* [Work item]:
Every line below needs to be printed again exactly, without any of its pictures.

(Stored data entries)
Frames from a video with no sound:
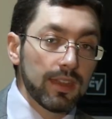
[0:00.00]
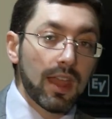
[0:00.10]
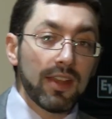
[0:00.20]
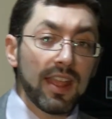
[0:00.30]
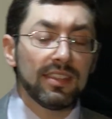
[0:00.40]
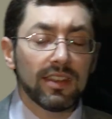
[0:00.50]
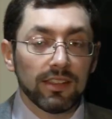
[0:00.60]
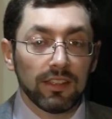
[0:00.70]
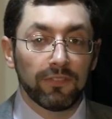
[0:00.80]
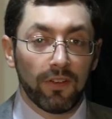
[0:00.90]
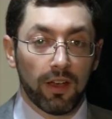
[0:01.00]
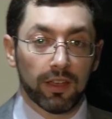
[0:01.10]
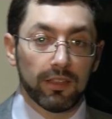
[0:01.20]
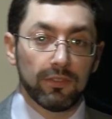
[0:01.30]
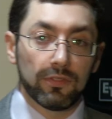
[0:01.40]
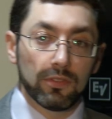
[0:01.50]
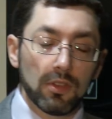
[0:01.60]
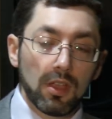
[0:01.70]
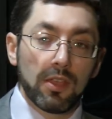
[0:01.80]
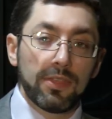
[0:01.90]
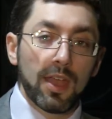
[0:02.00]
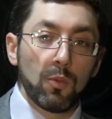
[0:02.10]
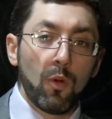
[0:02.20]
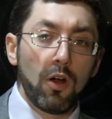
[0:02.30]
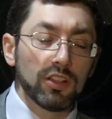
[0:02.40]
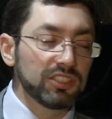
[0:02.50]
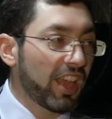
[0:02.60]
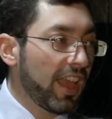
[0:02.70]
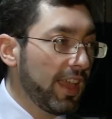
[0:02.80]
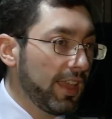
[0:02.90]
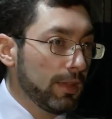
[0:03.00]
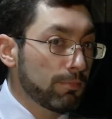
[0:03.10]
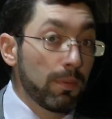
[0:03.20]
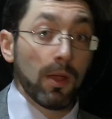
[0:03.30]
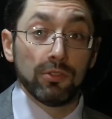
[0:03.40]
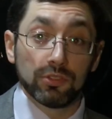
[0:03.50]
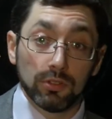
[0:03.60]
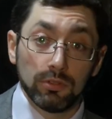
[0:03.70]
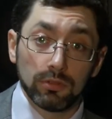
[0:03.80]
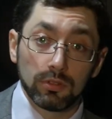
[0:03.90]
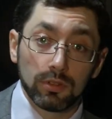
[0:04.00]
Now, in 1885, there was a proposal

* [Solution to the exercise]:
Frames from a video with no sound:
[0:00.00]
[0:00.10]
[0:00.20]
[0:00.30]
[0:00.40]
[0:00.50]
[0:00.60]
[0:00.70]
[0:00.80]
[0:00.90]
[0:01.00]
[0:01.10]
[0:01.20]
[0:01.30]
[0:01.40]
[0:01.50]
[0:01.60]
[0:01.70]
[0:01.80]
[0:01.90]
[0:02.00]
[0:02.10]
[0:02.20]
[0:02.30]
[0:02.40]
[0:02.50]
[0:02.60]
[0:02.70]
[0:02.80]
[0:02.90]
[0:03.00]
[0:03.10]
[0:03.20]
[0:03.30]
[0:03.40]
[0:03.50]
[0:03.60]
[0:03.70]
[0:03.80]
[0:03.90]
[0:04.00]
Now, in 1885, there was a proposal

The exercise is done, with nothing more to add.